Step 2 — Semantic grouping within the same intent

Only at this point does semantic similarity come into play. But we only compare keywords with the same intent: an "informational" keyword never gets put in the same cluster as a "commercial" one, even if they share 90% of the words. Clustering happens through vector embeddings, with distance thresholds calibrated by family (commercial keywords tolerate broader clusters, informational ones need to be kept tight).

Step 3 — Hub and spoke selection for clusters

Within each cluster, we select:

  • The hub keyword: the one with the highest intent_value and lowest specificity (the cluster's general intent).

  • The spoke keywords: those with higher specificity (the vertical sub-intents), max 6 as we saw in the Hub & Spoke architecture article.

At this point the cluster is ready to become an editorial plan.

What changes in practice: two examples

Traditional example (lexical clustering):

  • "Rank tracker" cluster contains: "best rank tracker", "free rank tracker", "how does a rank tracker work", "rank tracker for agencies", "rank tracker alternatives"

  • Result: one article tries to cover everything. It becomes a confusing guide that ranks none of the keywords well.

Intent-First example:

  • Informational cluster "rank tracker — understanding": "how does a rank tracker work", "what is a rank tracker"

  • Commercial cluster "rank tracker — choosing": "best rank tracker", "rank tracker for agencies", "rank tracker alternatives"

  • Transactional cluster "rank tracker — trying": "free rank tracker", "rank tracker free trial"

Three clusters instead of one. They seem like more work, they're actually less: each article is vertical, writable in half the time, and each cluster becomes a separate asset that converts (because it speaks to a precise funnel stage).

The merging rules: when two clusters should be combined

Even with Intent-First, edge cases arise: two clusters with the same intent but similar keywords. The operational rule is:

  • Same intent + semantic overlap > 70% → merge them.
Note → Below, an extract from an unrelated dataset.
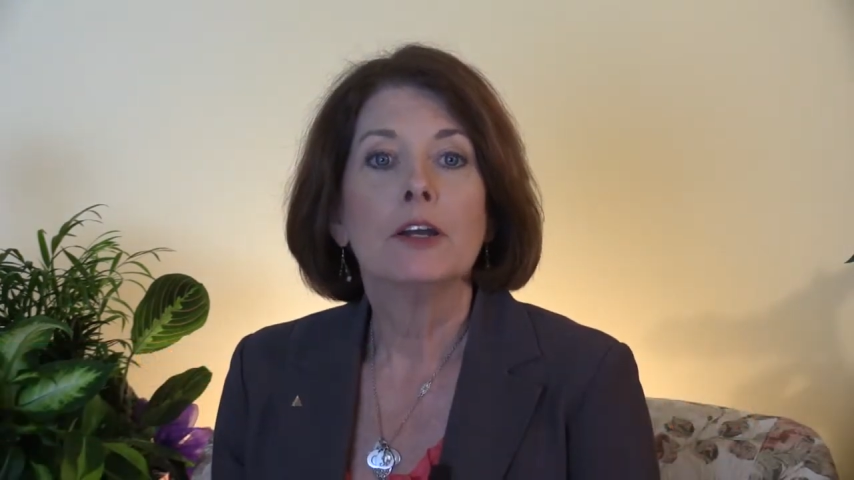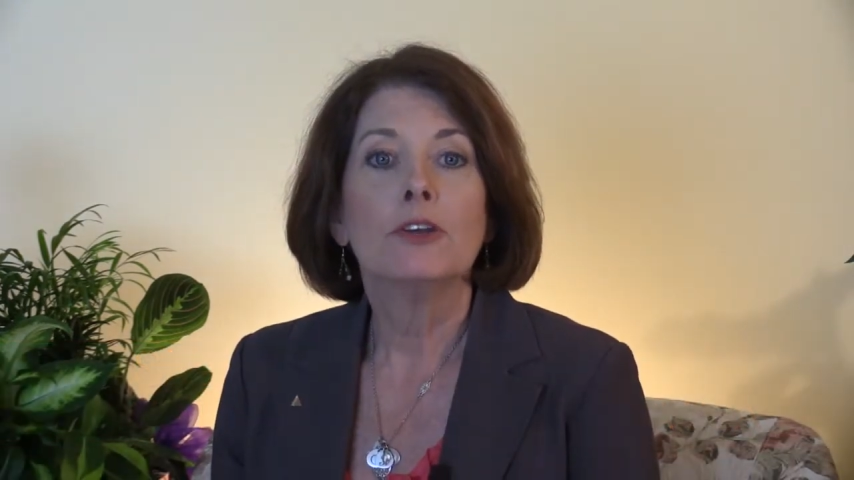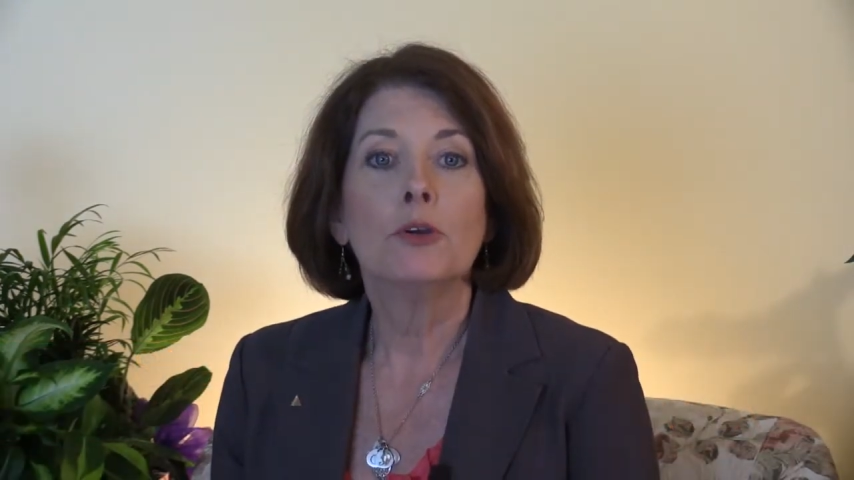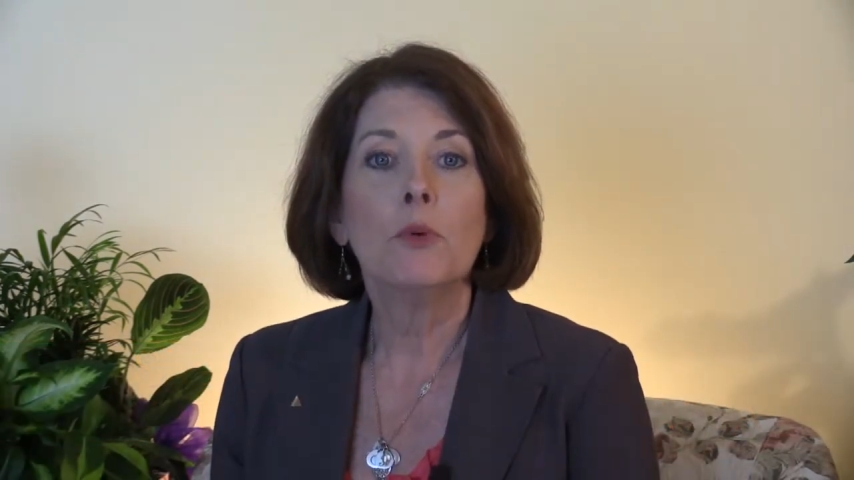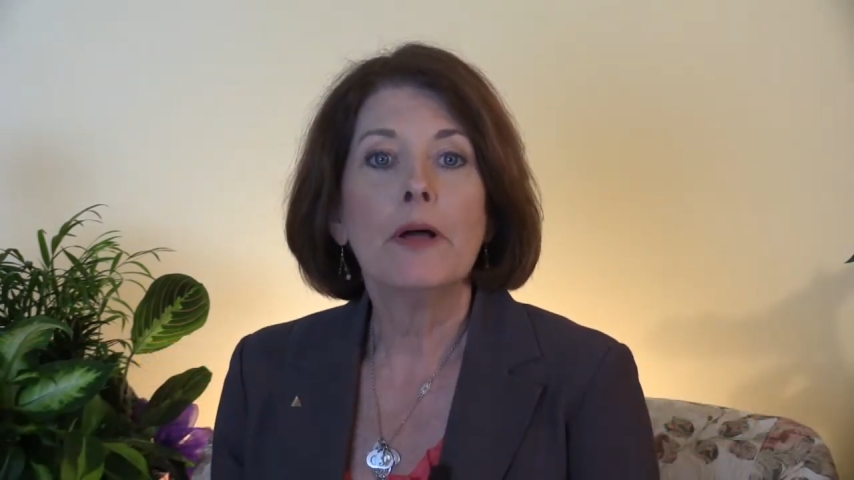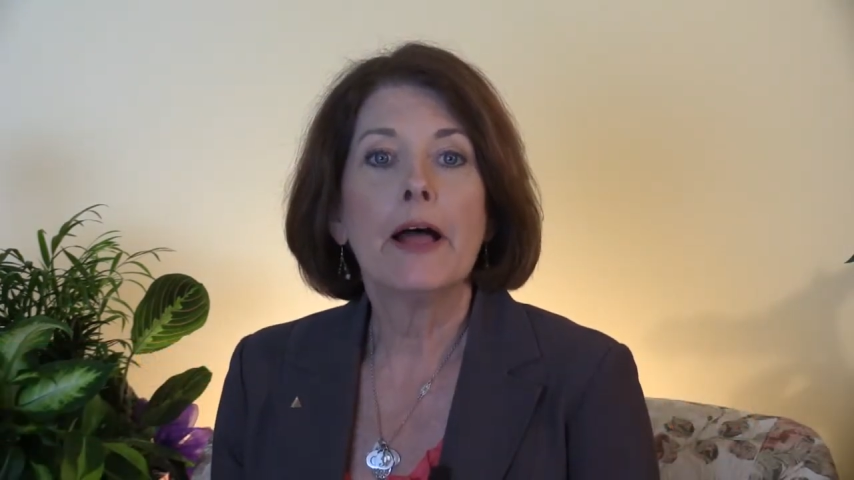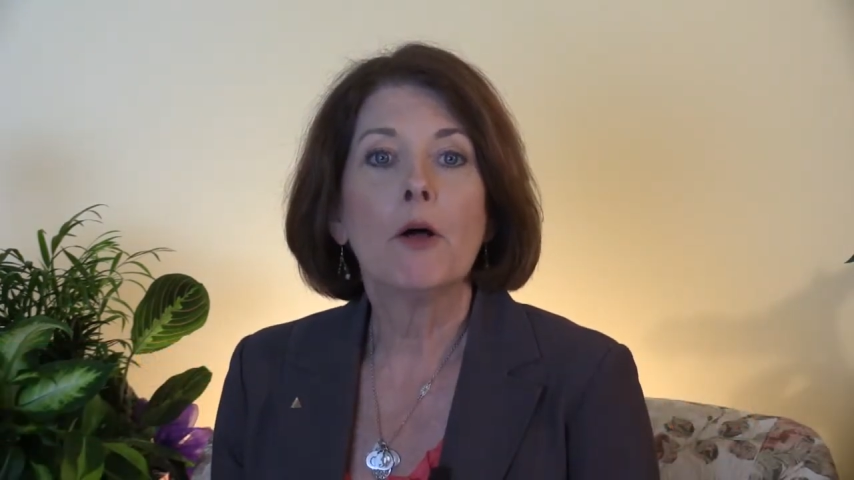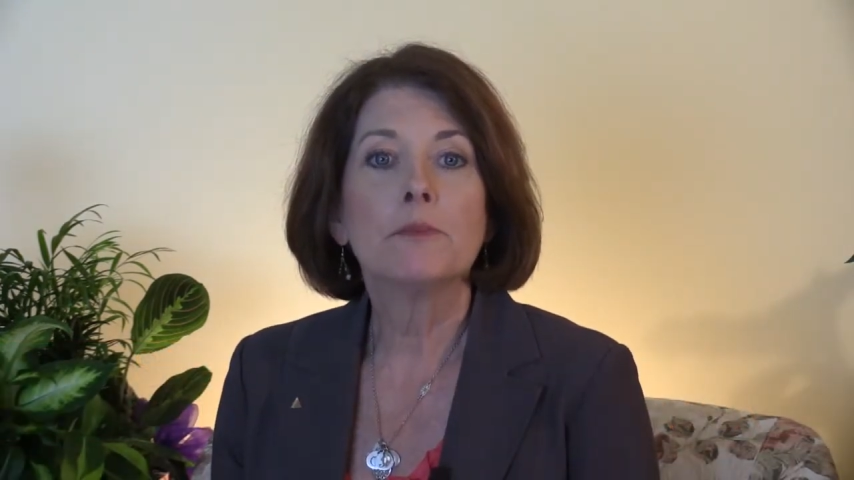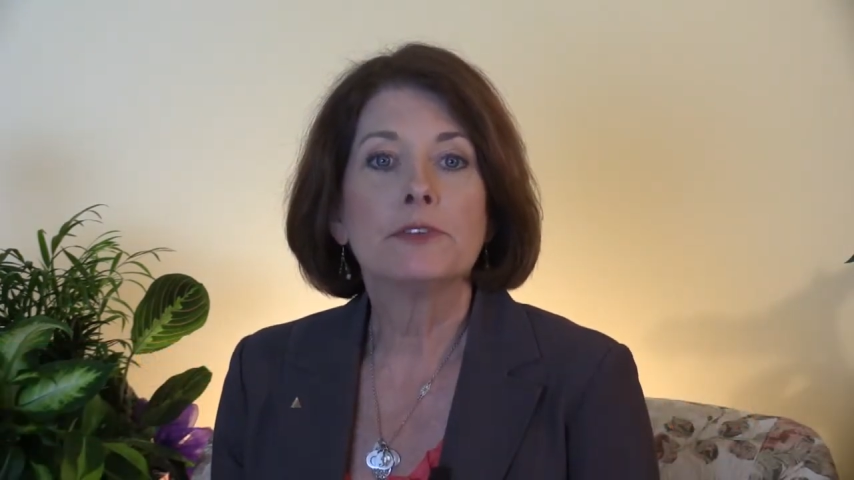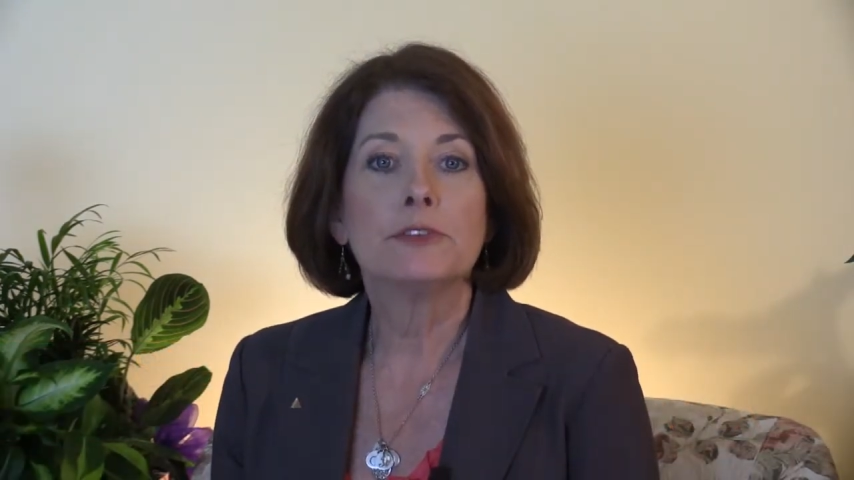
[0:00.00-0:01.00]
you will
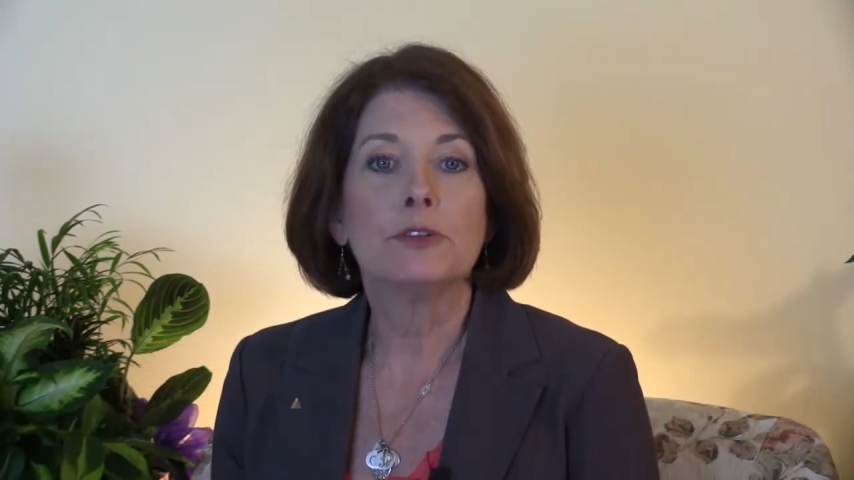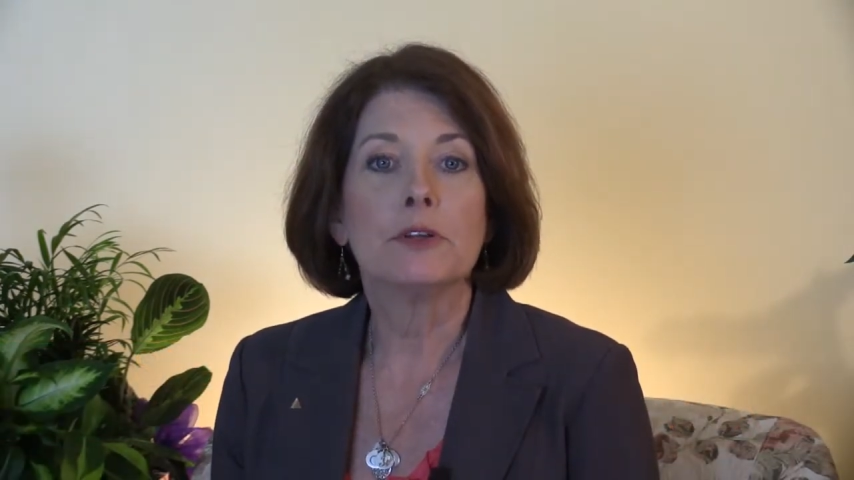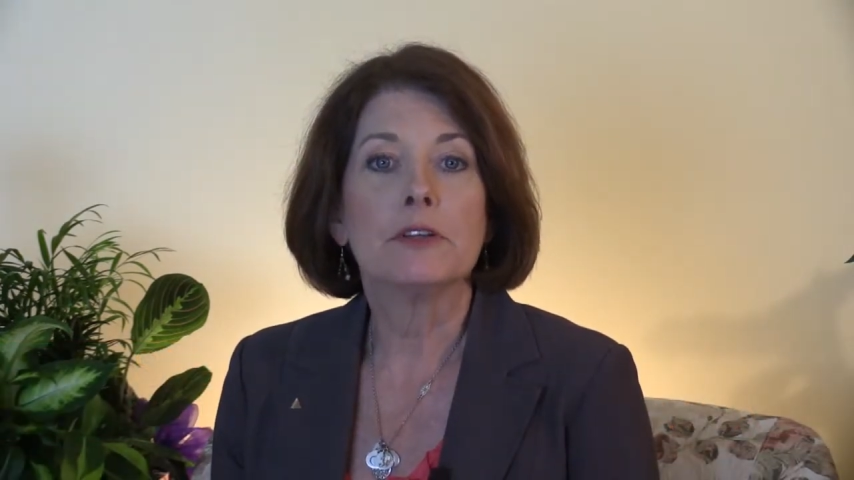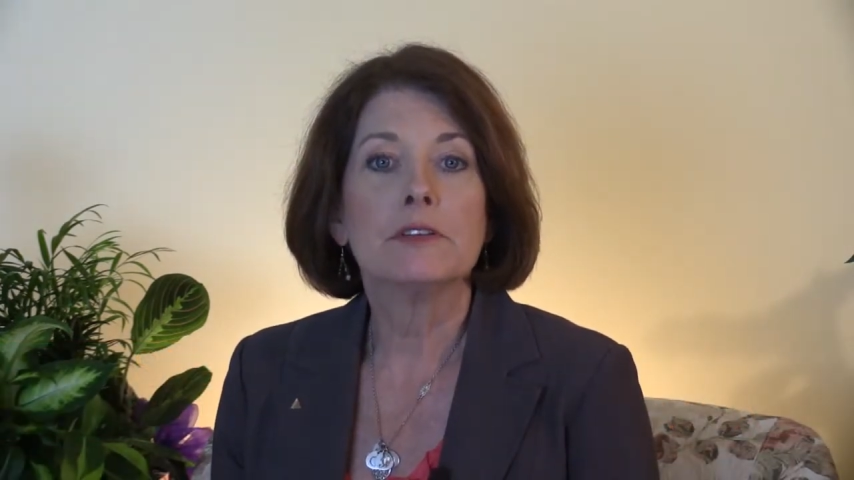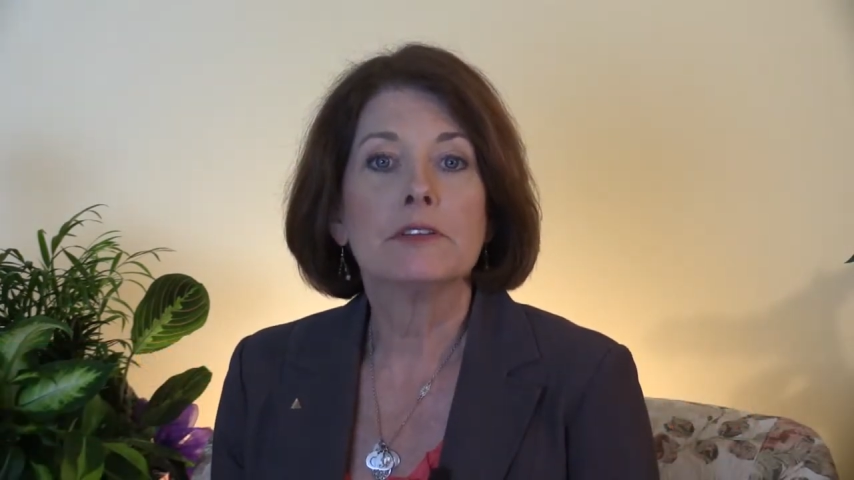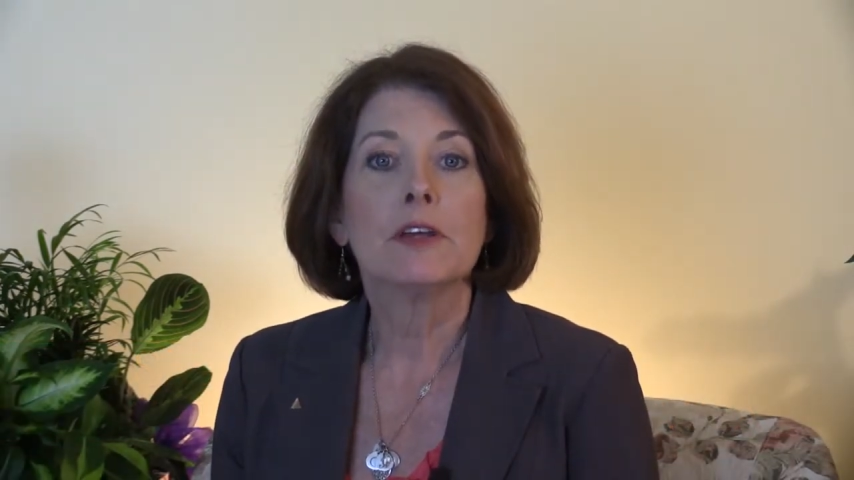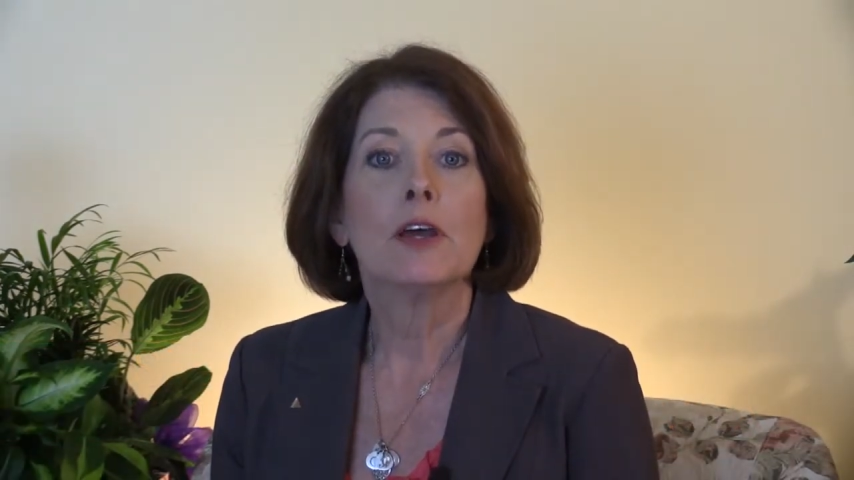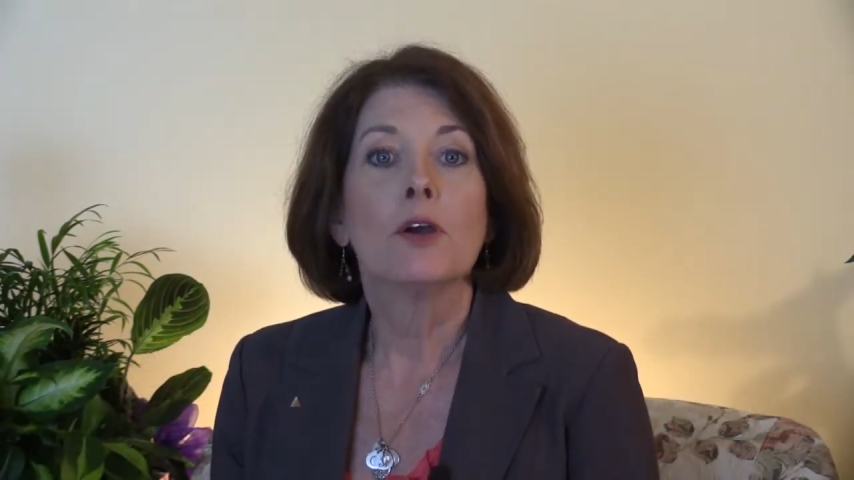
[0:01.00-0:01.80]
help students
  • Same intent + semantic overlap between 40% and 70% → keep them separate but put them in a macro-cluster (with the same hub).

  • Same intent + overlap < 40% → independent clusters.

Below 40% overlap, two clusters even with the same intent answer substantially different questions. Forcing their merger is as much an error as separating clusters with different intents.

Why this model also works for answer engines

Worth closing on this point, because it's the near future. Answer engines (Perplexity, ChatGPT Search, Gemini, Copilot) select sources based on two things:

  1. The semantic relevance of content to the query.

  2. The structure of the site hosting the content: dense, well-organized clusters get "read" better.

A site structured for Intent-First has a systematic advantage in the second point. When Perplexity processes your domain, it recognizes that your informational page sits within a cohesive informational cluster, and your commercial page sits within a separate commercial cluster. For the model, this means: this site knows what it's talking about, and knows who it's talking to. It's exactly the signal that gets rewarded with citations.

In summary

Intent-First isn't a more sophisticated variant of traditional clustering: it's a paradigm shift. It stops asking "which keywords look similar?" and starts asking "which user needs are the same?". The result is smaller, more vertical, more convertible clusters — and an editorial structure that LLMs and Google read as a signal of true expertise, not just volume.

If you have an editorial calendar generated with traditional clustering, revisiting it by applying intent before words is probably the exercise with the best ROI you can do in the next 30 days. Often just separating two poorly merged clusters is enough to unlock rankings that have been stuck for months.

This closes the cluster on topical authority and strategy: you have the framework (what it is and why it matters), the architecture (Hub & Spoke), damage prevention (cannibalization), and well-built raw materials (Intent-First Clustering). The rest is execution.